If you see blogs and news articles on publishing and self-publishing, on the other hand, most of the talk is about how little value publishers themselves bring into the marketing and distribution process. While publishers continue to have a broad monopoly on the traditional distribution chain (bookstores, primarily), they have no particular competitive advantage in the new channels.

One of the successful indie artistes interviewed in the above video talks about how he was successful thanks to the brand and following he built up on social media, which ensured that his album had several takers as soon as it was released. It is again similar to advice that authors who want to self-publish get!

As someone who has completed a book manuscript and is looking for production and distribution options, I find the developments in the indie space (across products) rather interesting. Going by all this, maybe I should just give up on the “stamp of approval” I’m looking for from a traditional publisher, and go indie myself!

I leave you with a few lines from one of my favourite poems, which I believe is a commentary about the music record label industry!

Now the frog puffed up with rage.
“Brainless bird – you’re on the stage –
Use your wits and follow fashion.
Puff your lungs out with your passion.”
Trembling, terrified to fail,
Blind with tears, the nightingale
Heard him out in silence, tried,
Puffed up, burst a vein, and died.

 

Equity financing of books

A rather uncharitable view of the book advances that legacy publishing houses give out to established (non first-time) authors is to look at it as “convertible debt”, as this piece by Matthew Yglesias points out.

An advance is bundled with a royalty agreement in which a majority of the sales revenue is allocated to someone other than the author of the book. In its role as venture capitalist, the publisher is effectively issuing what’s called convertible debt in corporate finance circles — a risky loan that becomes an ownership stake in the project if it succeeds.

Now, as I consider possibly self-publishing my book, while simultaneously attempting to sell it to established publishing houses, I realise that apart from the convertible debt, publishing a book also involves a massive sale of equity.

I’ve finished the manuscript, and edited it once. It needs further editing, but I’ve put it off so far in the hope that I can sell the book to a mainstream publisher, who will then take care of the publishing. However, given that I might end up self-publishing, and from what I read that publishers don’t do a great job of editing anyway, I might need another pass or two.

And then there are other things to be done before the book comes out in print – a cover needs to be designed, illustrations need to be put in, maybe we should get someone to do an audiobook, and all such. Now, if a mainstream publisher picks up the book, I’d expect them to take care of these. Else I’ll need to spend to get people to do these things for me.

When people first told me that royalties in book publishing are of the order of 7.5% of cover price, it was a little hard to believe. However, looking at the costs involved in the publishing process, it’s not hard to see why publishers take the cut that they take. The problem, though, is that it involves you selling equity in your book.

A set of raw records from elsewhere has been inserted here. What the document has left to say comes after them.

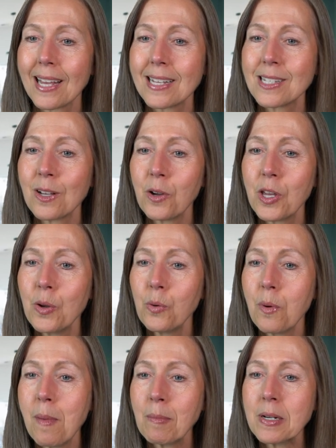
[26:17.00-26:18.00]
So you
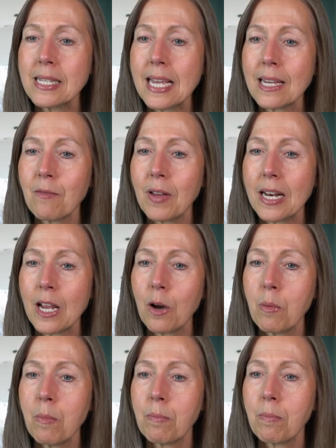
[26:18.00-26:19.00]
remember seeing a
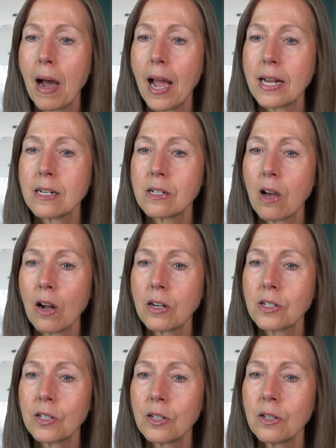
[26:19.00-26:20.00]
video by
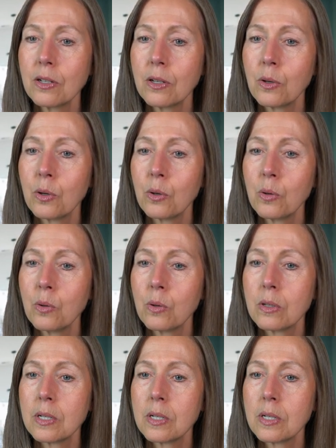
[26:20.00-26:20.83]
Doctor Who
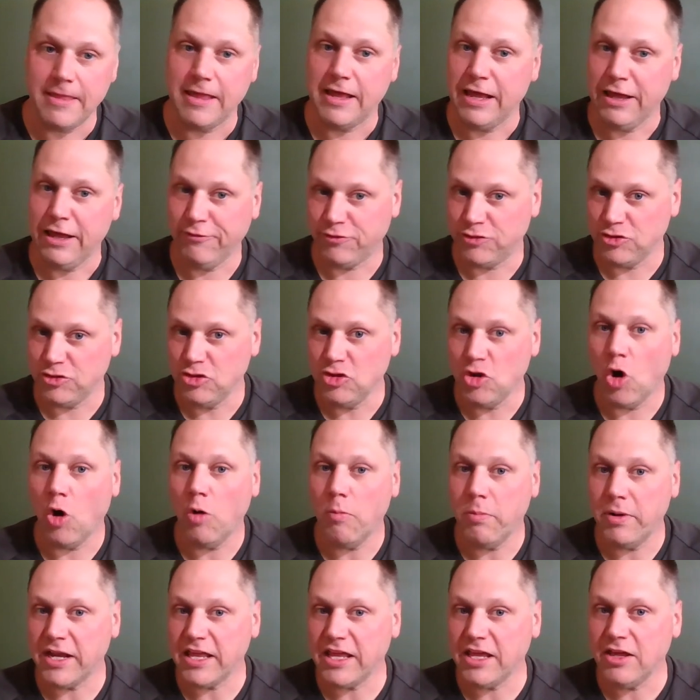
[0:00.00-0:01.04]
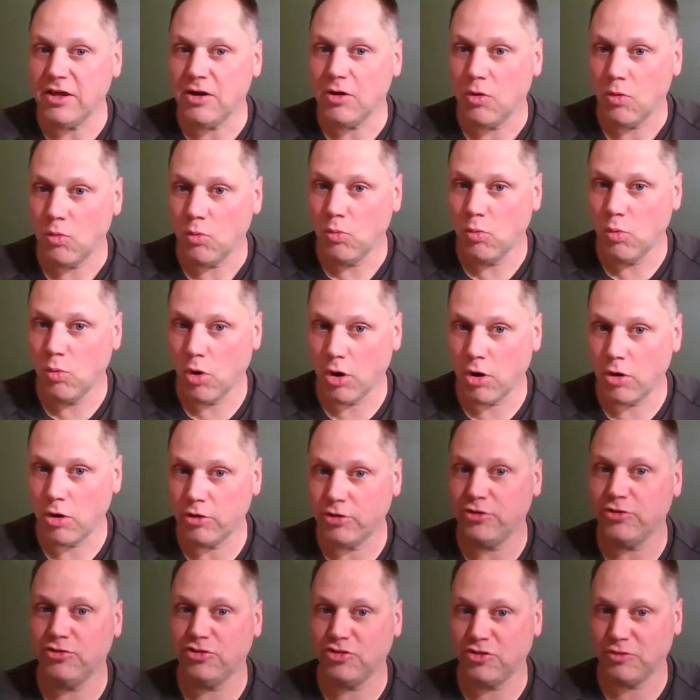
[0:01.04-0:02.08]
If nobody were
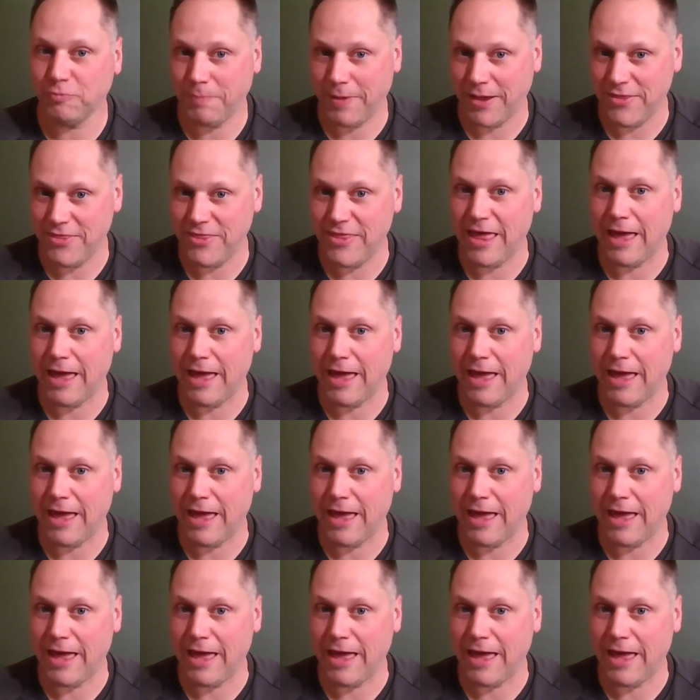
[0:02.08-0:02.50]
to spend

By going for a mainstream publisher (rather than self-publishing), you are saving yourself the upfront cost of getting your book edited, designed and “typeset”, in exchange for a large portion of the equity of the book.

Looking at it in another way, you are trading in your limited downside (what you spend in designing, printing, etc.) for what might be a massively unlimited upside (in case my book is a runaway success). For the most part, considering that most books don’t do that well, it isn’t a very bad deal. However, considering that downside is limited (in terms of costs) I wonder if it makes sense to trade it in for a large stake of what could be a large upside.

In any case, the main reason I’m still pushing to get mainstream publishers is because the self-publishing market is a “market for lemons“. With barrier to entry not being too high, lots of bad books are self-published, and so anyone who thinks they’ve written a half decent book will try to find a mainstream publisher. And this further diminishes the average quality of self-published books. And further dissuades people like me from self-publishing!